EXERCISE BRIEF:
Below is a listing. Quote from it, exactly, the lines from the one containing "[3.00-4.00s]" down to the one containing "Transcript: Let's run", both ends included, and nothing else.

DATA UNDER STUDY:
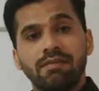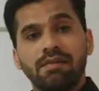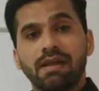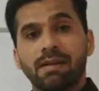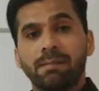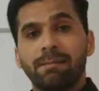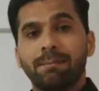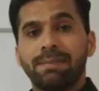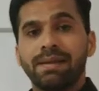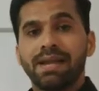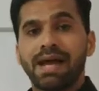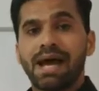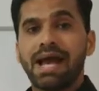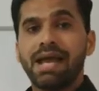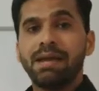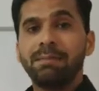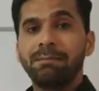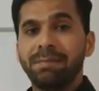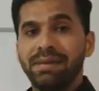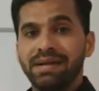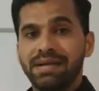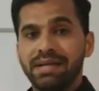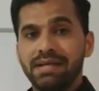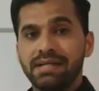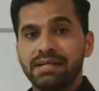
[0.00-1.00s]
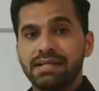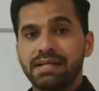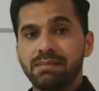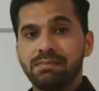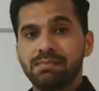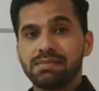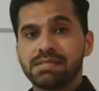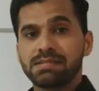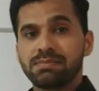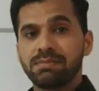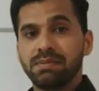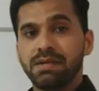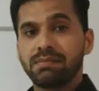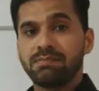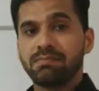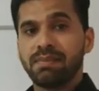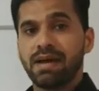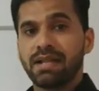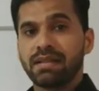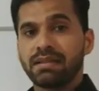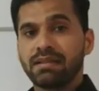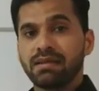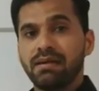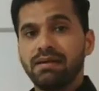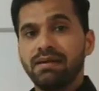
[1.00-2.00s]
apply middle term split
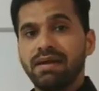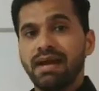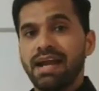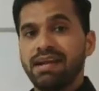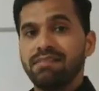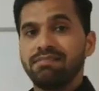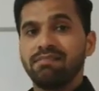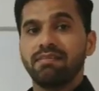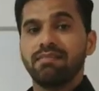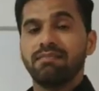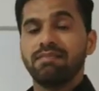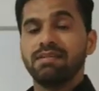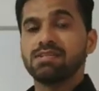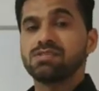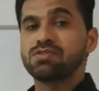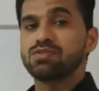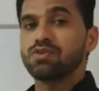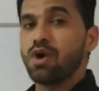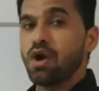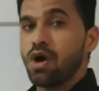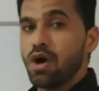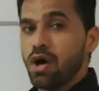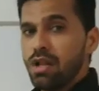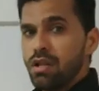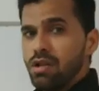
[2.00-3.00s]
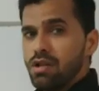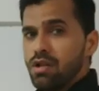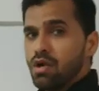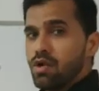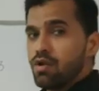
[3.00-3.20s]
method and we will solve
--
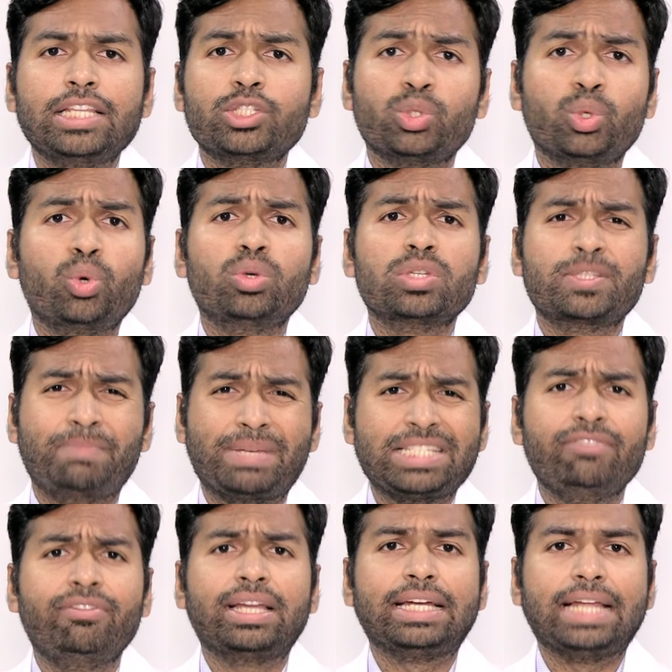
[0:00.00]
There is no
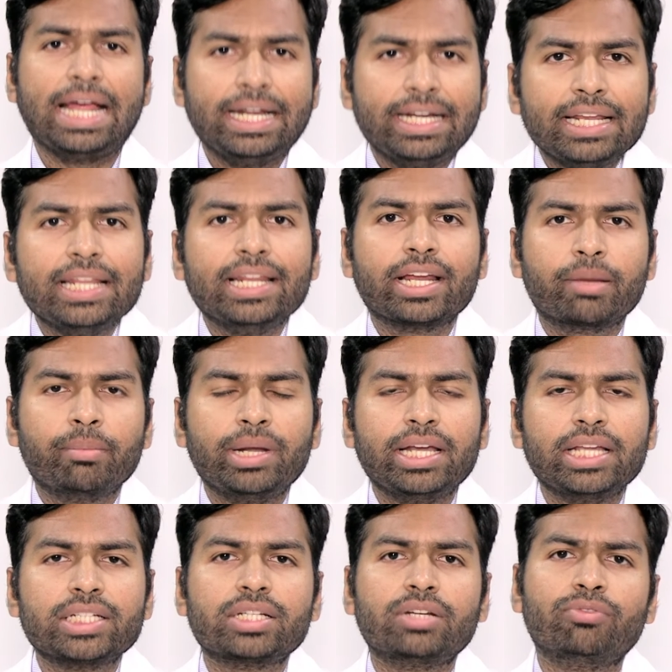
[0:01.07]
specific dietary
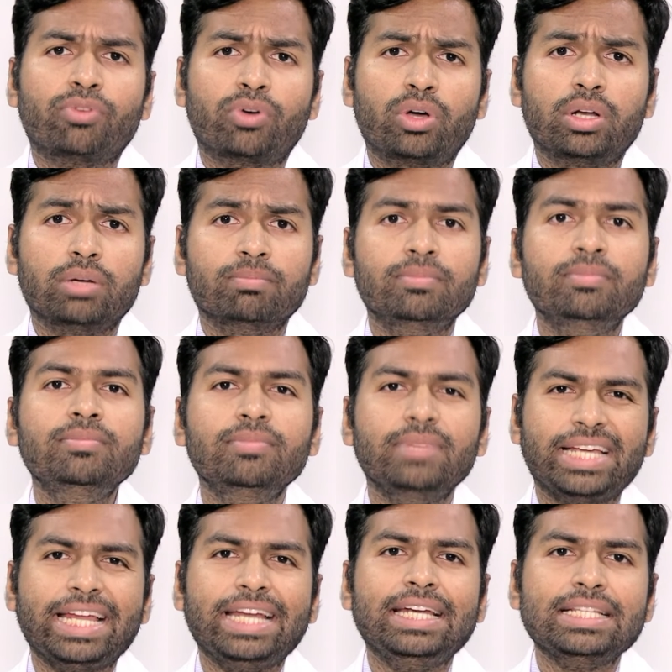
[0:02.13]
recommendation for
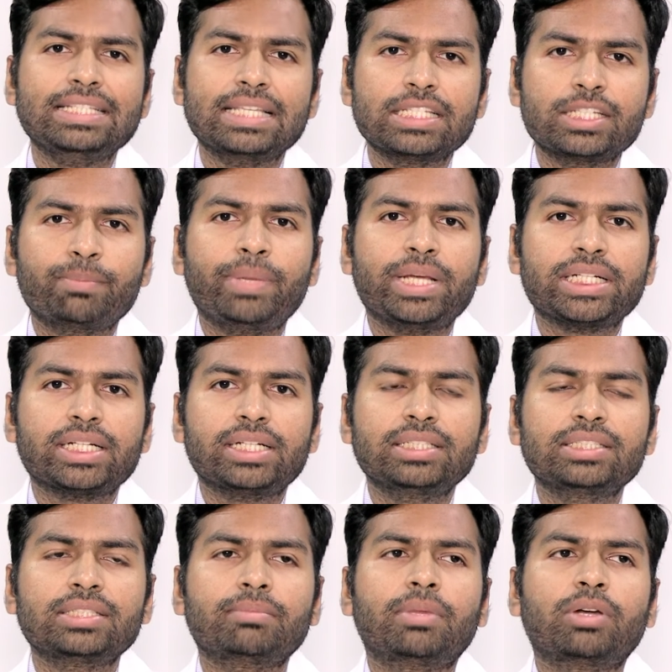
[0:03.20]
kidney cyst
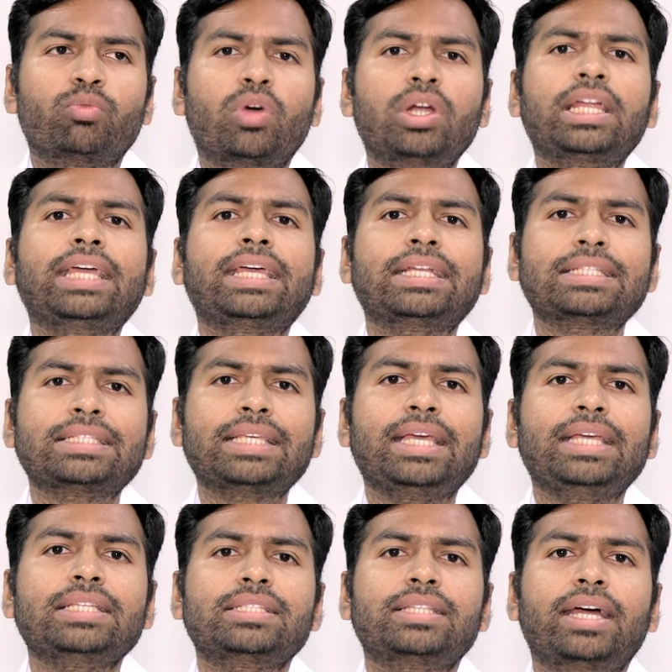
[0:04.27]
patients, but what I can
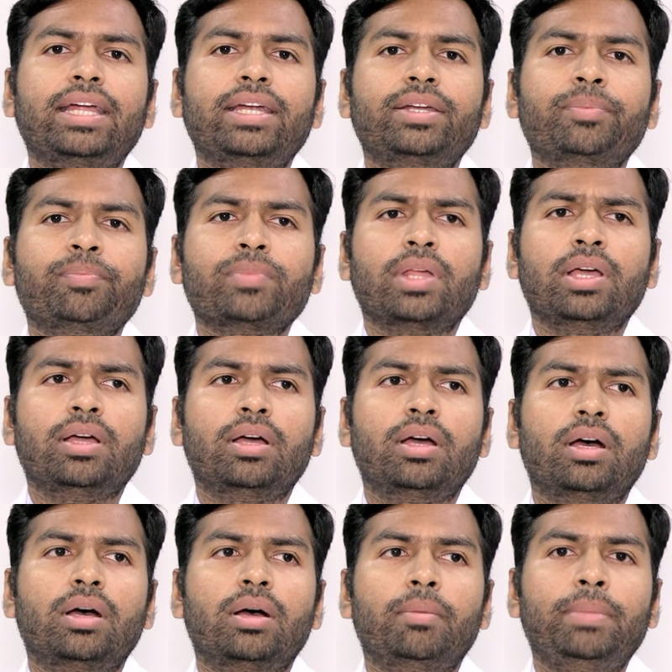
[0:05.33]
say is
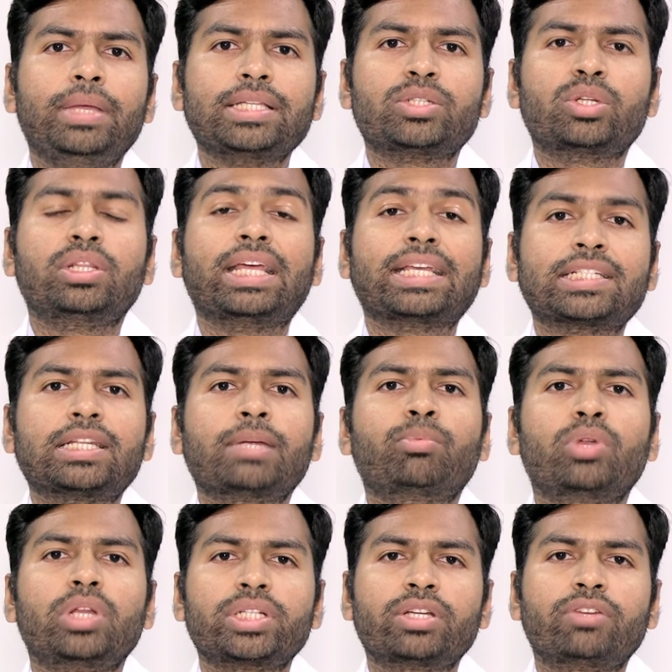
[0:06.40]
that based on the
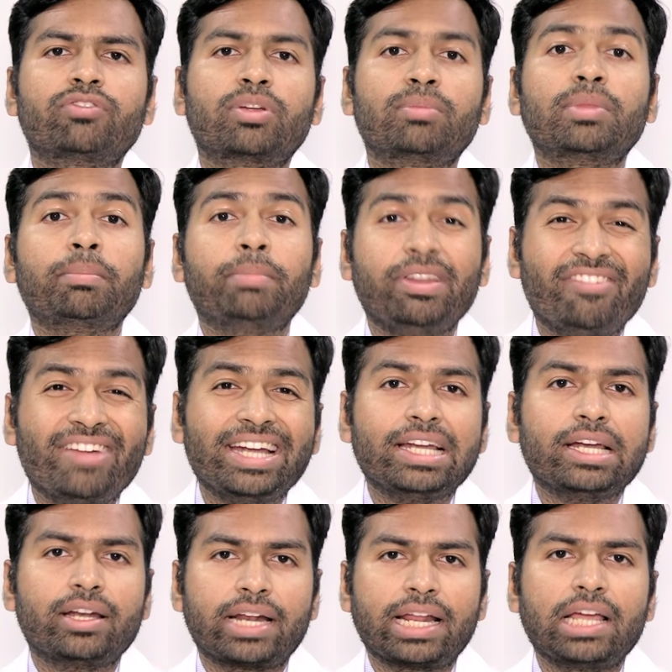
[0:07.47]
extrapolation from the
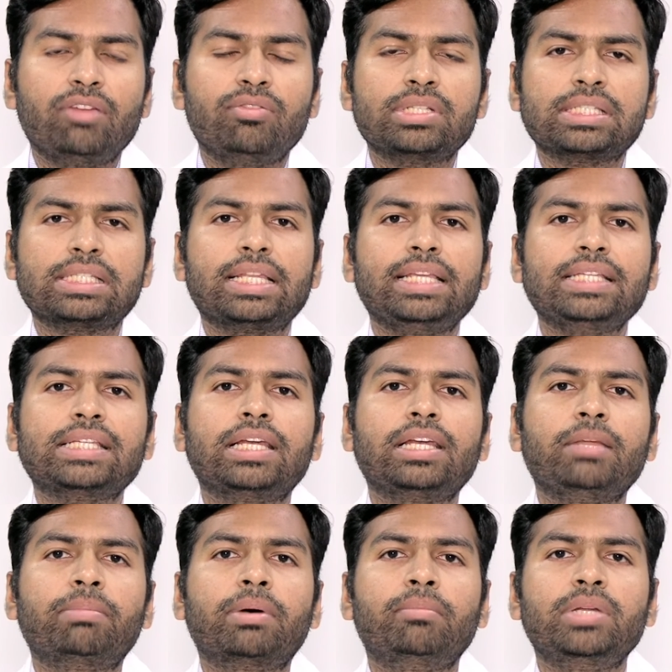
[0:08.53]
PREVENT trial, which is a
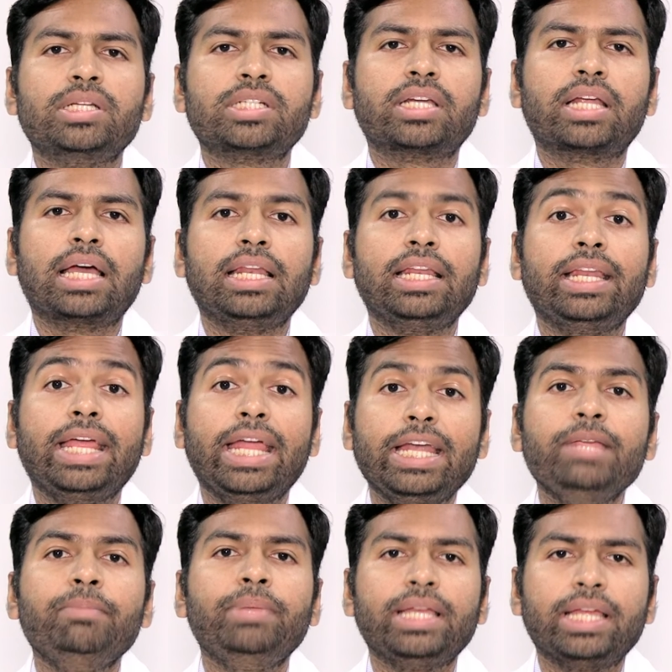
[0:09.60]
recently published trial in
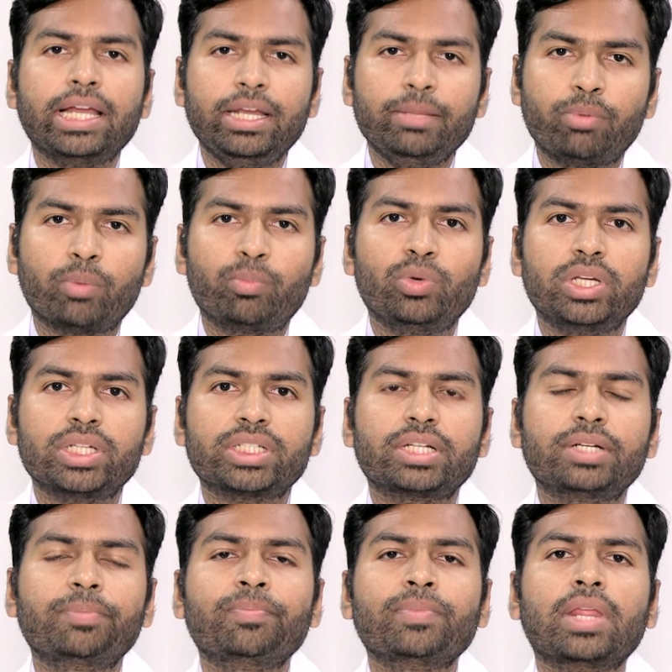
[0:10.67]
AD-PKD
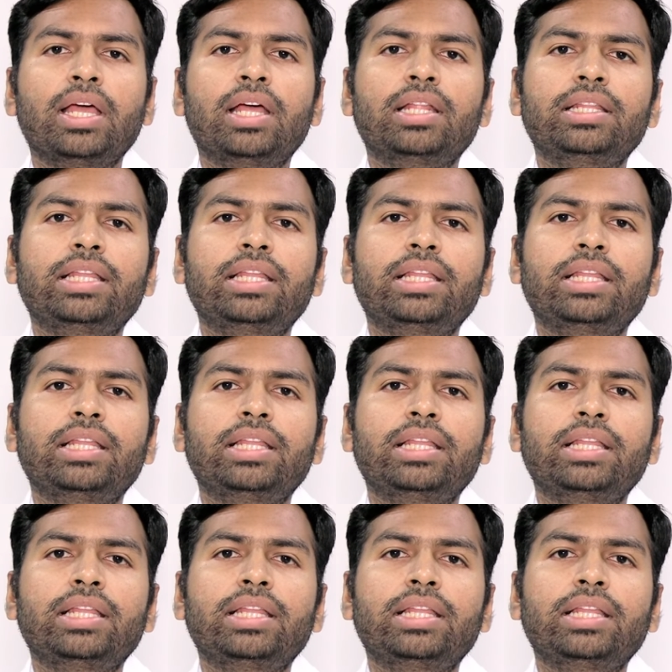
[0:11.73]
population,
==
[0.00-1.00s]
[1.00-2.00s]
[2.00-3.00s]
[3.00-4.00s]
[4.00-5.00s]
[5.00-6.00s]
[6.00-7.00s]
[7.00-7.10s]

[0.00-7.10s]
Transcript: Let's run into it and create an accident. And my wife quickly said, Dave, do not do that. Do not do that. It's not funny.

RESPONSE:
[3.00-4.00s]
[4.00-5.00s]
[5.00-6.00s]
[6.00-7.00s]
[7.00-7.10s]

[0.00-7.10s]
Transcript: Let's run into it and create an accident. And my wife quickly said, Dave, do not do that. Do not do that. It's not funny.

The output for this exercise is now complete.